● **Task brief**
From the first line to the last, print the records exactly, leaving out the pictures.

● **Record set**
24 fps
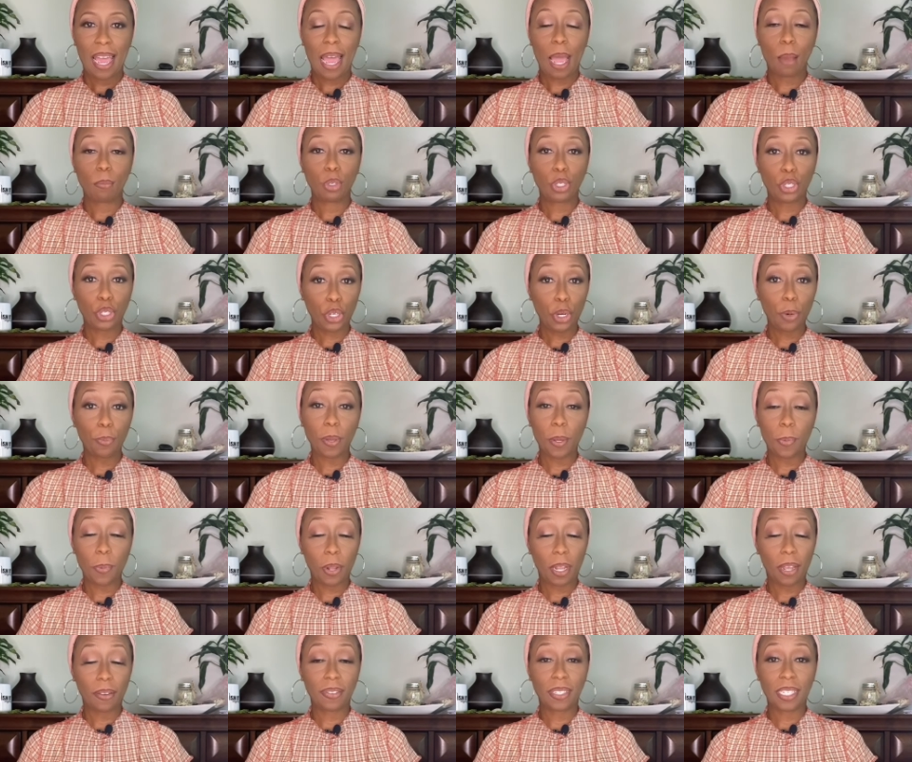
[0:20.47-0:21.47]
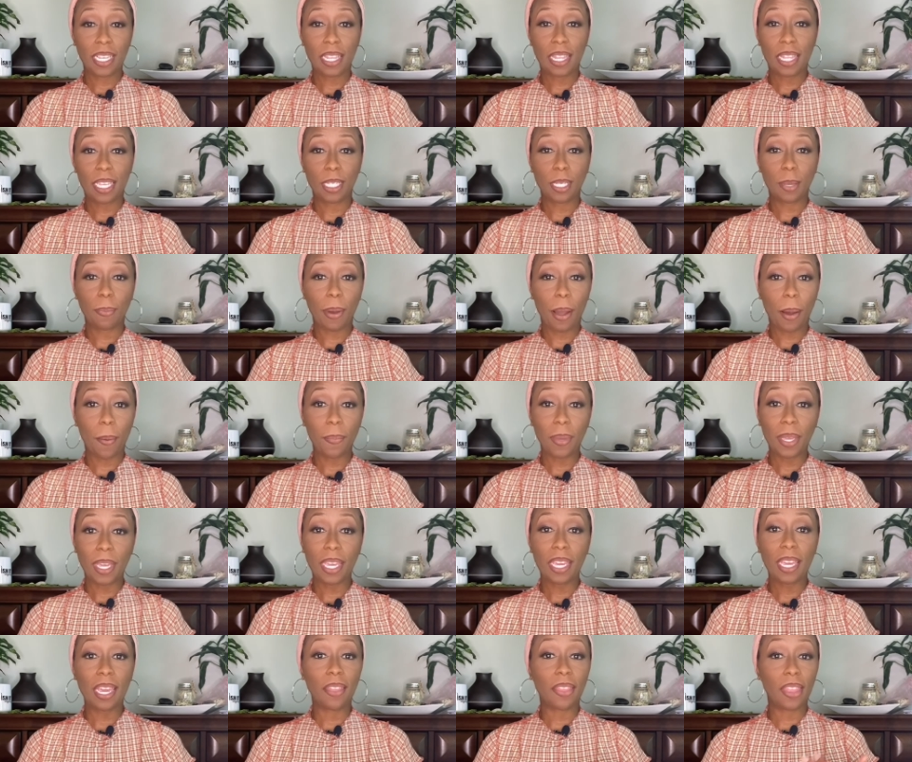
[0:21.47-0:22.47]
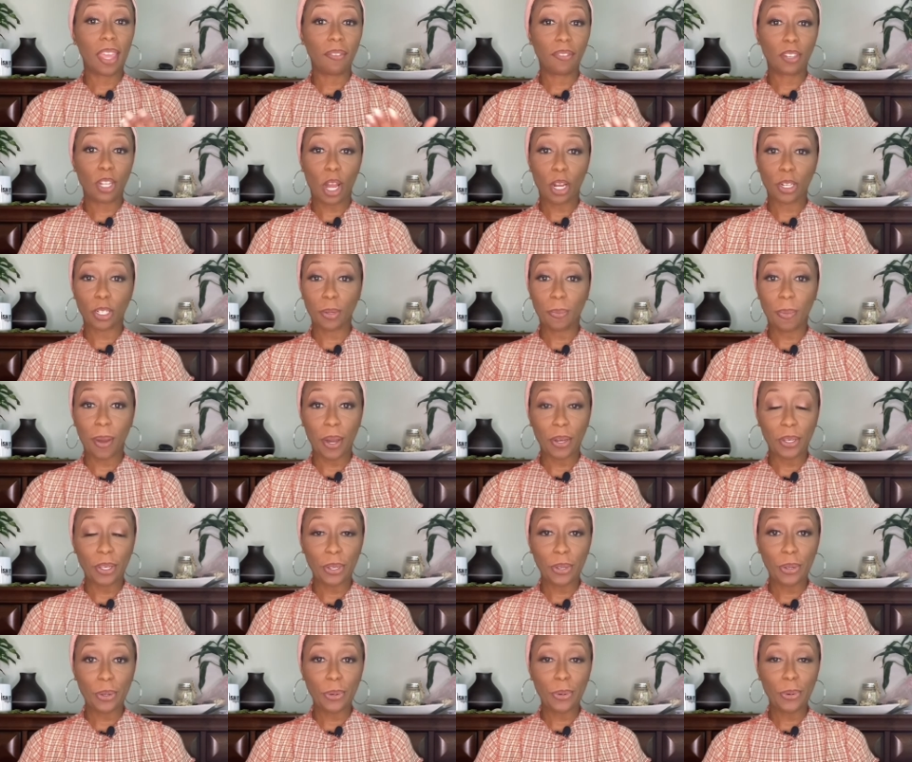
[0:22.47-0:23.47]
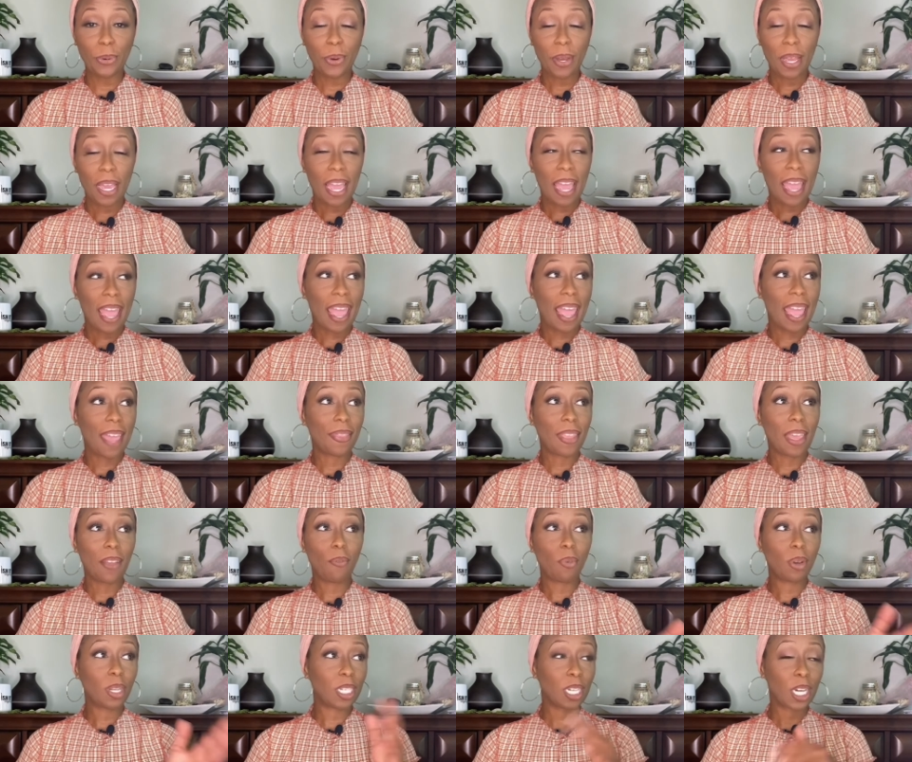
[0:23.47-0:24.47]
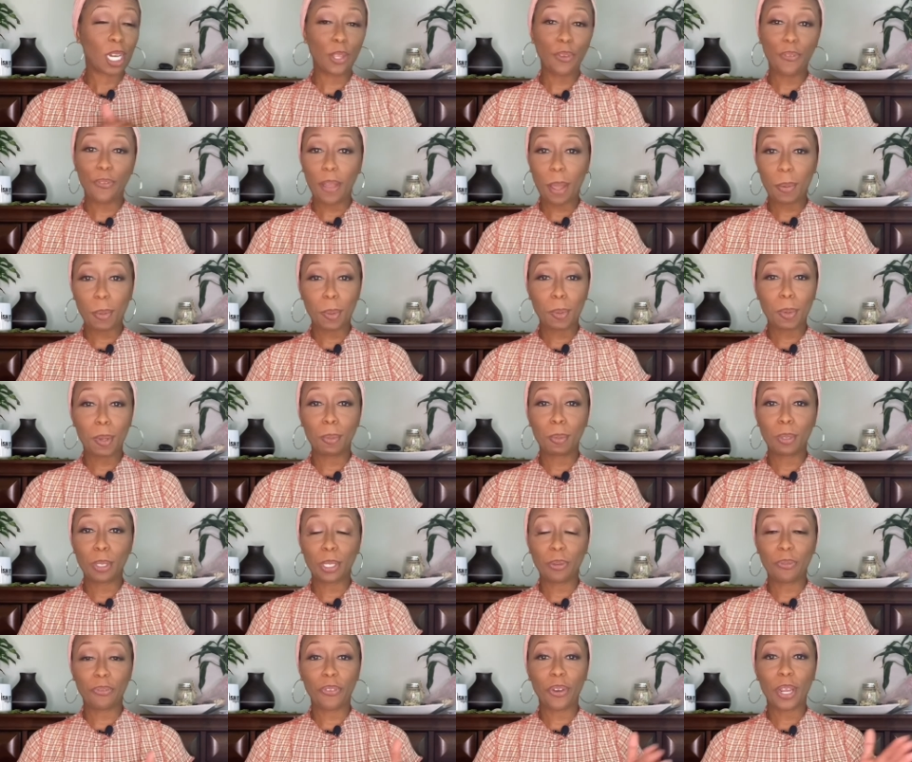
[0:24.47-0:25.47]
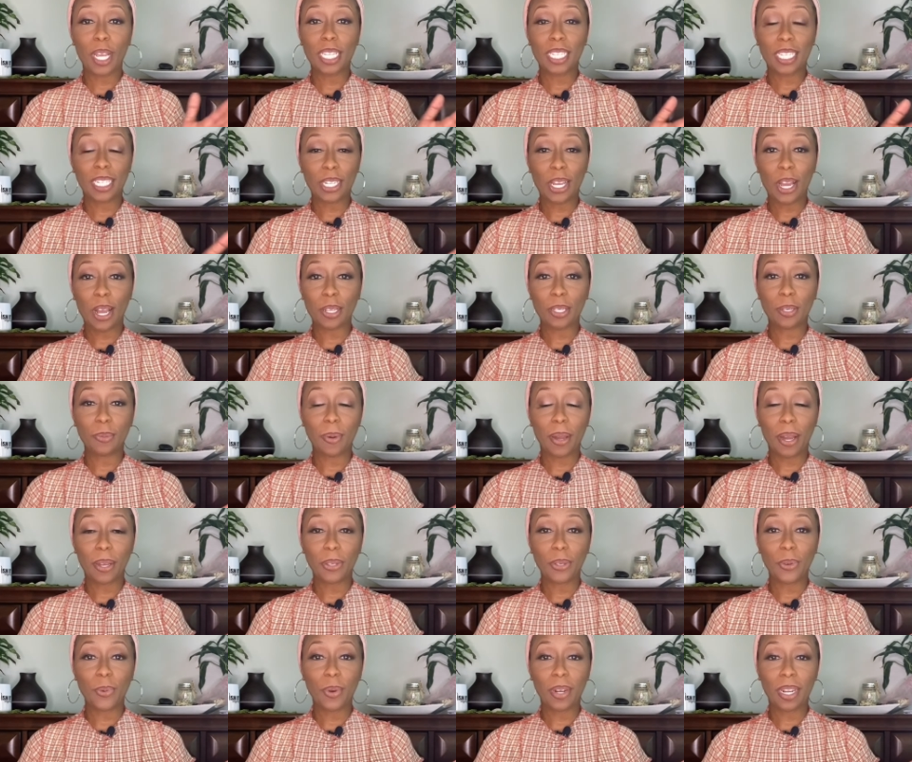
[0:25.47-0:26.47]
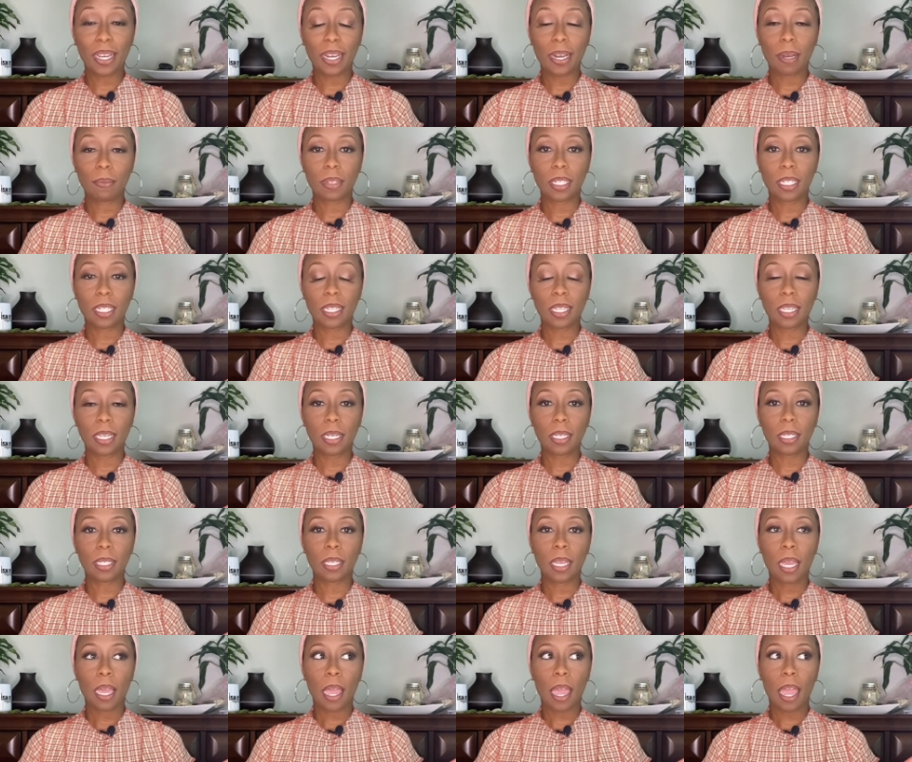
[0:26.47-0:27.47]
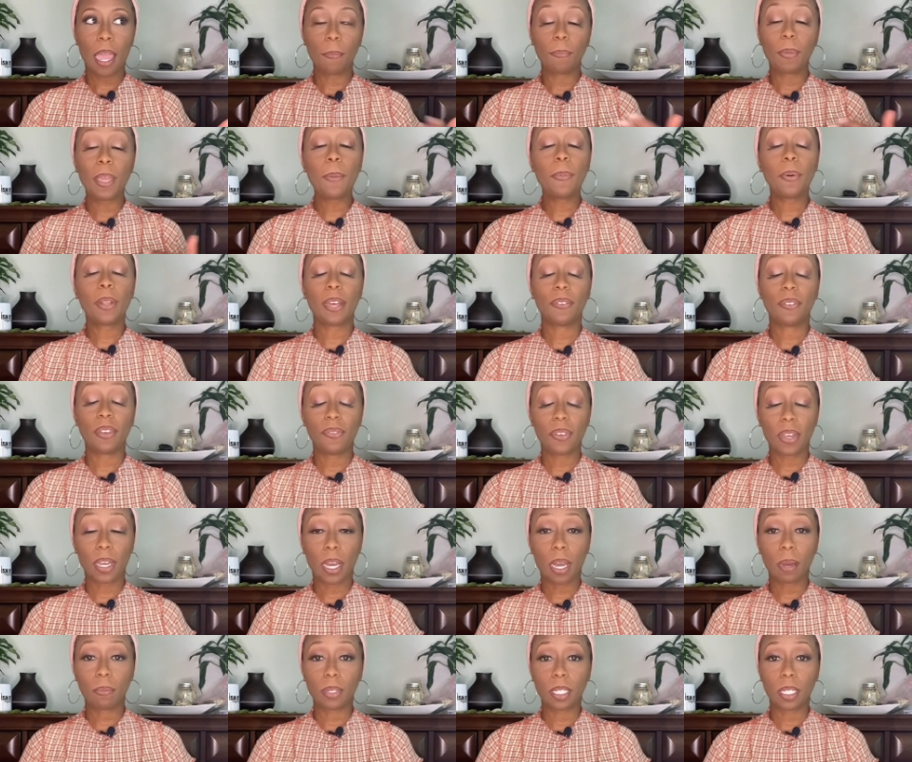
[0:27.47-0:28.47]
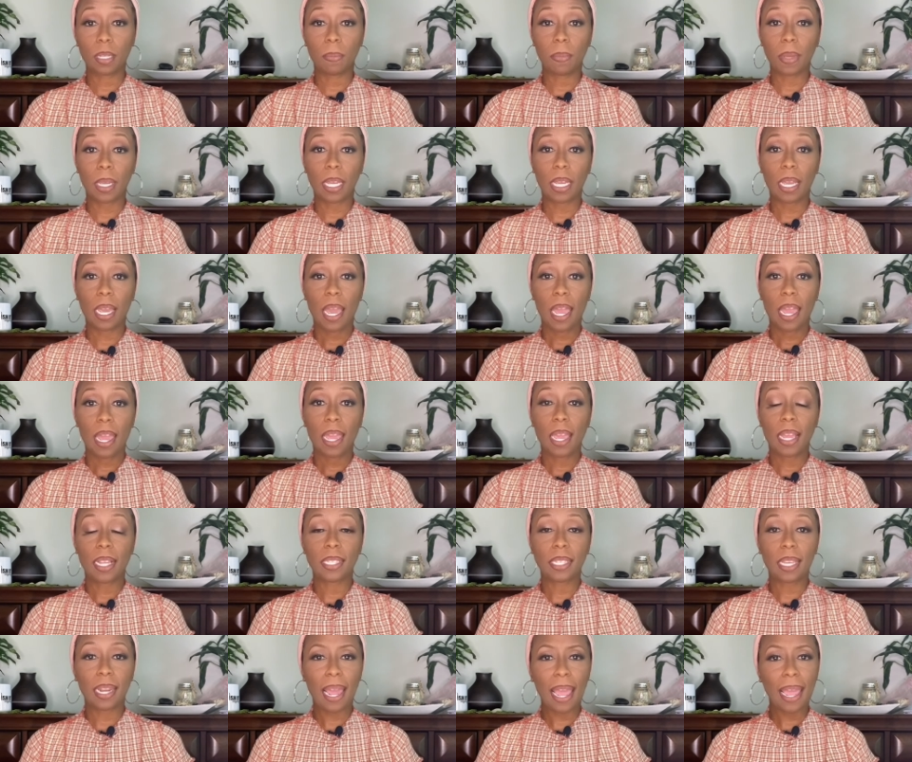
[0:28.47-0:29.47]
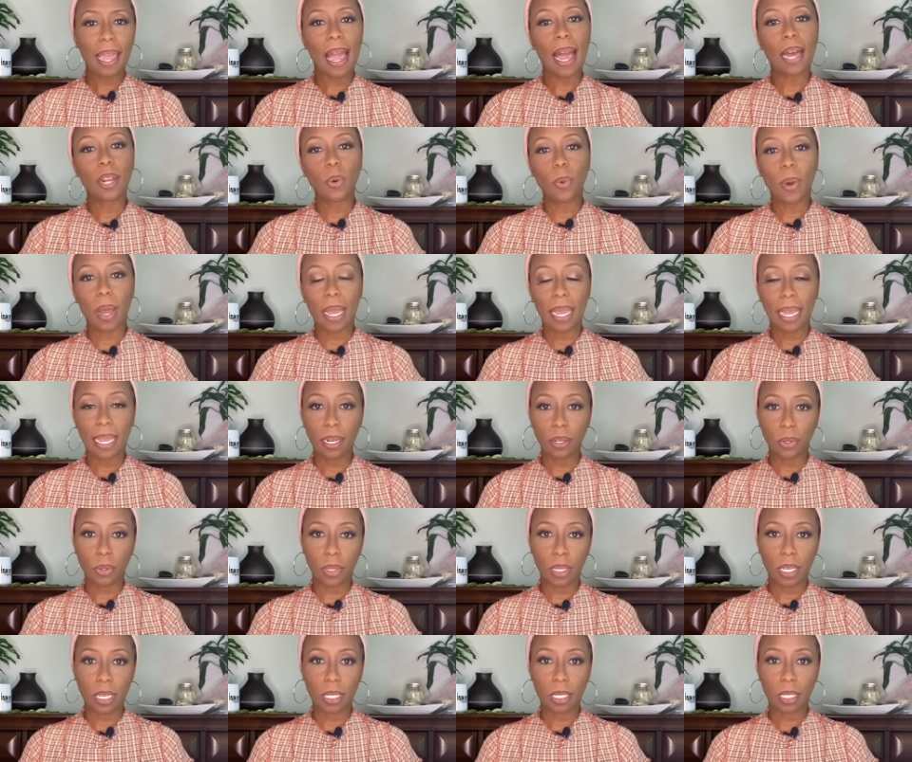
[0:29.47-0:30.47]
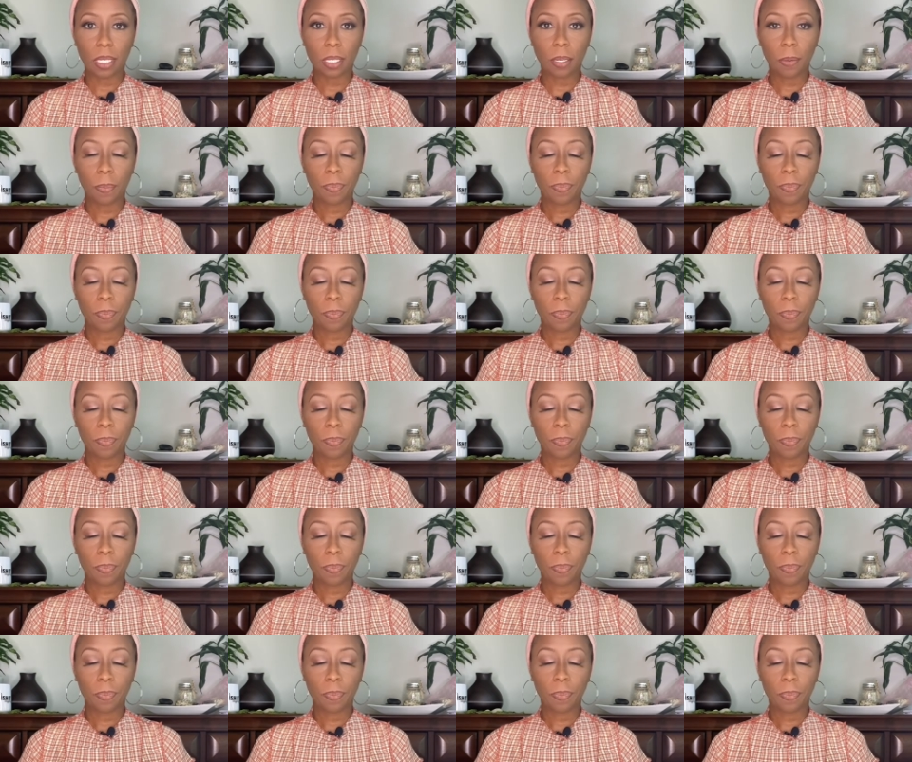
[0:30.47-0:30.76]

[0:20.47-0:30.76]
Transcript: I'm sure people have said this about me and they've talked about you and they went to other family members and friends and talked about you when it comes to this. And people have even come to me and said, Hey, how do I handle this?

● **Solution for this exercise**
24 fps
[0:20.47-0:21.47]
[0:21.47-0:22.47]
[0:22.47-0:23.47]
[0:23.47-0:24.47]
[0:24.47-0:25.47]
[0:25.47-0:26.47]
[0:26.47-0:27.47]
[0:27.47-0:28.47]
[0:28.47-0:29.47]
[0:29.47-0:30.47]
[0:30.47-0:30.76]

[0:20.47-0:30.76]
Transcript: I'm sure people have said this about me and they've talked about you and they went to other family members and friends and talked about you when it comes to this. And people have even come to me and said, Hey, how do I handle this?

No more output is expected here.